Remittances — money sent back to Mexicans by relatives abroad — account for roughly 3 percent of Mexico’s GDP. But they’re an enormous boon to some of the country’s poorest communities, where wages have risen little in recent decades. In the state of Michoacán, for example, remittances contribute more than 11 percent to the economy. Nationwide, 1.65 million households in the country receive such transfers, mostly from migrants in the United States. The bank BBVA now says remittances could crash 20 percent from 2020 to 2021.
It’s unclear whether a shrinking economy would drive more migration to the United States. In 1995, the year after government devaluation of the peso against the dollar triggered the tequila crisis, migration surged. That also happened in 1982, after a previous peso devaluation.
But a slow U.S. recovery from its own coronavirus shock could temper any exodus.
“In the mid-1990s, when Mexico’s economy collapsed, the U.S. economy was sizzling, so Mexicans came north in large numbers,” said Andrew Selee, president of the Migration Policy Institute in Washington. “But during the global recession in 2007 and 2008, Mexicans actually stayed home even though things were terrible, because there were no available jobs in the U.S.
“I think this crisis is likely to be like 2007-2008. Many Mexicans may want to go north because of how bad things get at home, but they won’t because their friends and relatives in the U.S. will be telling them that there aren’t any jobs.”
If the U.S. economy strengthens while the Mexican economy remains in recession, Selee and others say, migration flows from Mexico are likely to increase once again.
The economic crisis of the 1990s also coincided with a marked increase in crime.
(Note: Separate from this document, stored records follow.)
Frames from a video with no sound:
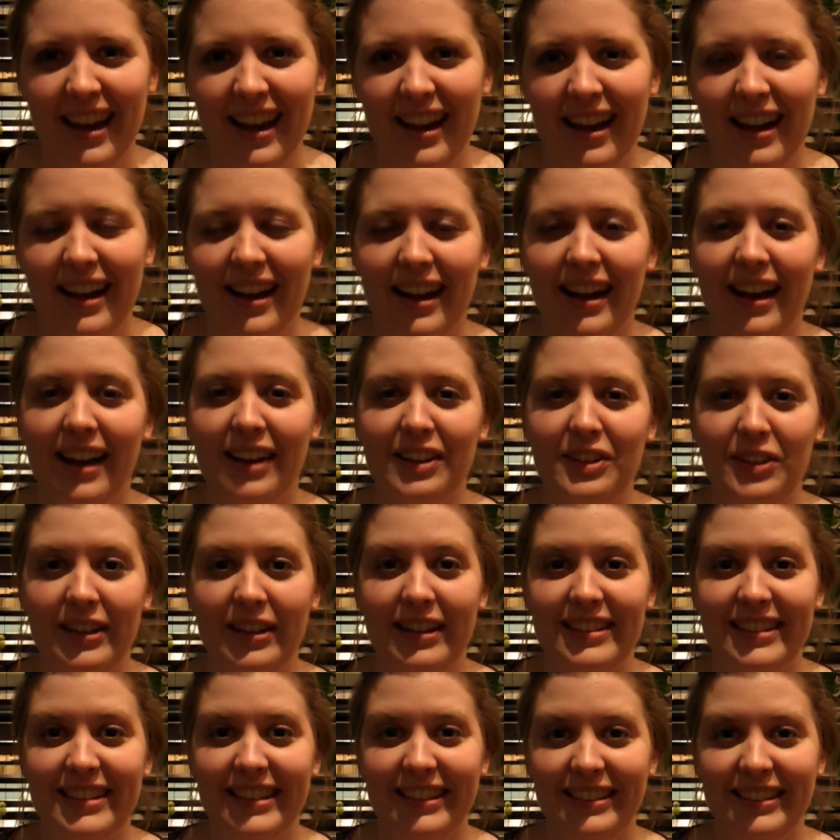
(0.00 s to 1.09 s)
Ah, so. Okay. so
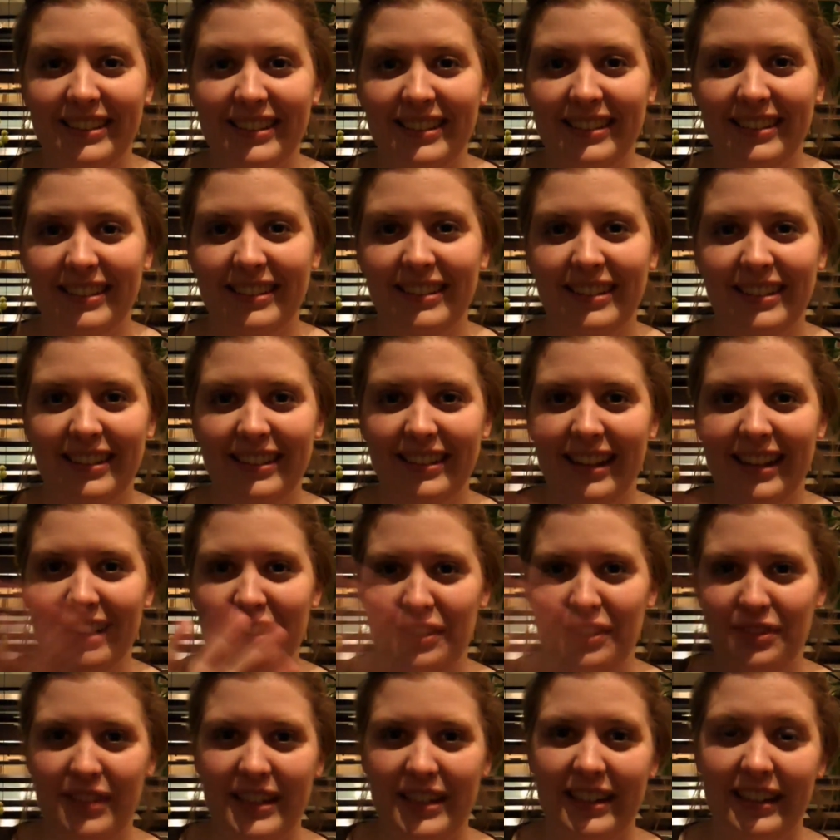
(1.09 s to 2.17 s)
that's it. Let's go. That's
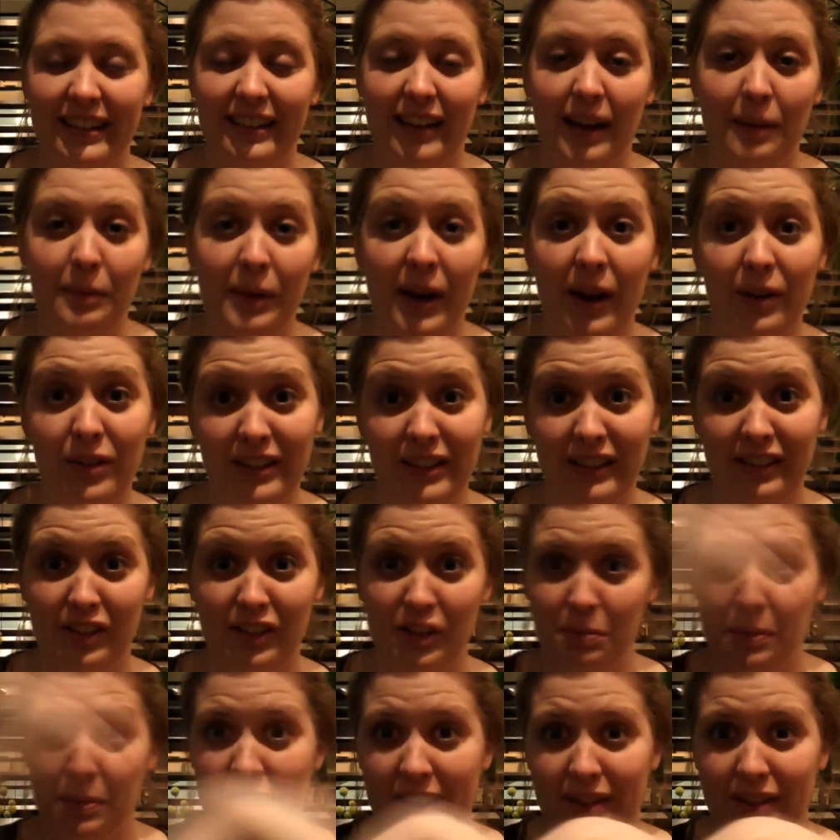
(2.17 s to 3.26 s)
a VEDA. I'm counting this
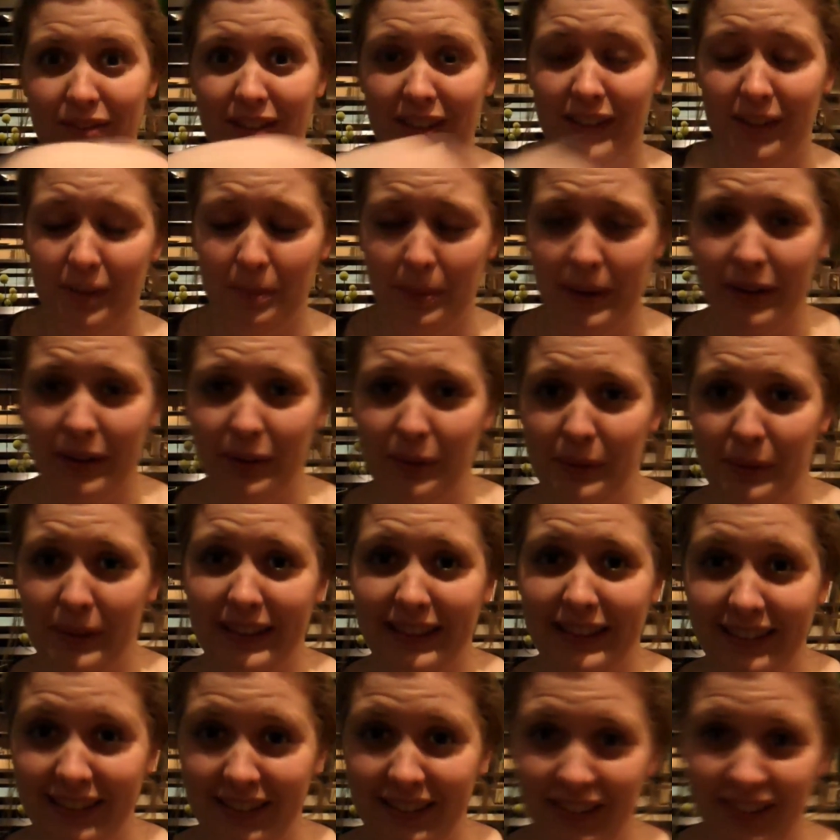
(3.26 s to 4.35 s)
as my VEDA, by the way,
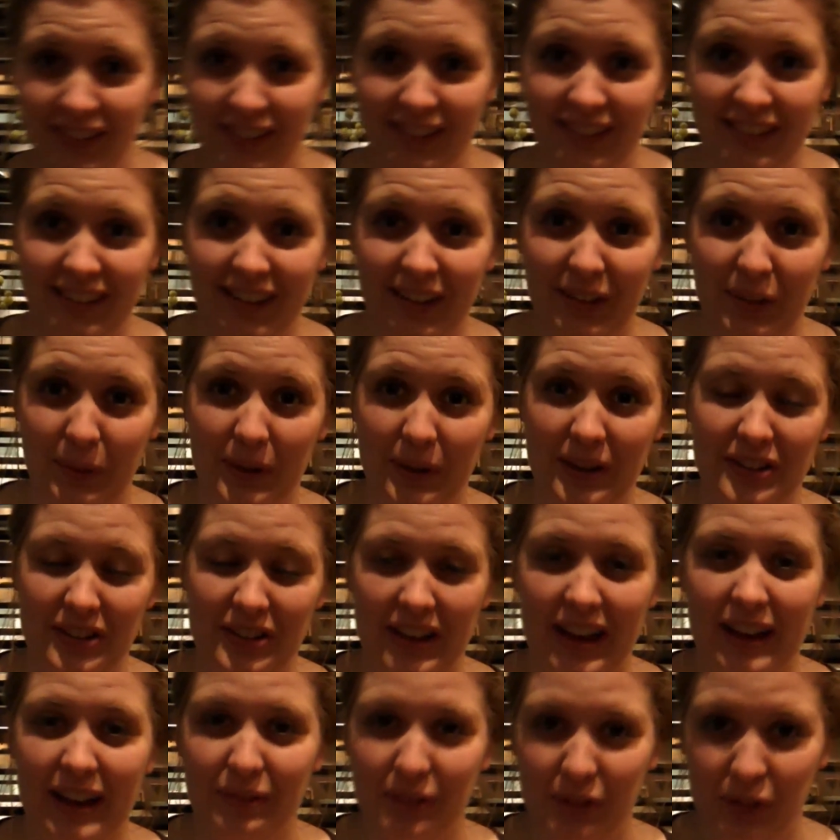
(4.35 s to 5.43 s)
because okay. otherwise I'll
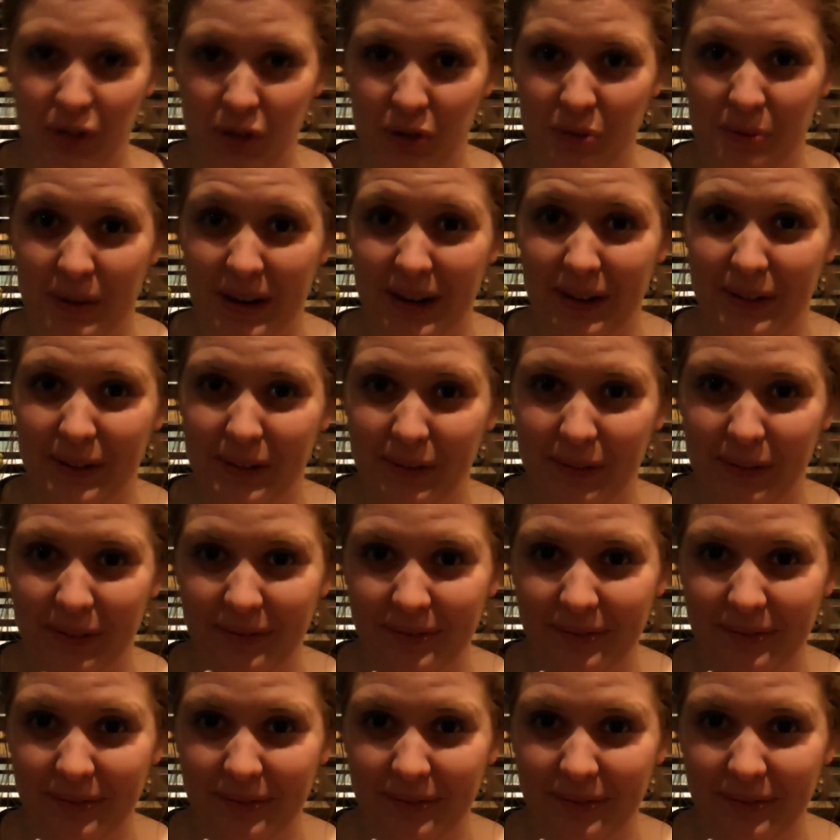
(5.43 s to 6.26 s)
have to shoot we my own. Link,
Already, drug cartels appear to be capitalizing on both the economic downturn and the government’s limited response to it. They’re handing out small aid packages to people in territory under their control. The daughter of former Sinaloa cartel chief Joaquín “El Chapo” Guzmán is distributing boxes of provisions with his face stenciled on top. With Mexico’s homicide rate already at an all-time high, growing cartel influence is a frightening prospect.
President Trump, in contrast, campaigned on promises to build a wall on the U.S.-Mexico border and to make Mexico pay for it. He has pressured López Obrador to crack down on migration via Mexico with tariff threats and border closures.
Analysts say Trump might be more reluctant than Clinton was to extend a lifeline.
“If we see renewed Mexican migration at the border, and Mexico is seen as having failed to respond to the pandemic,” Wood said, “we could see things moving in the opposite direction.”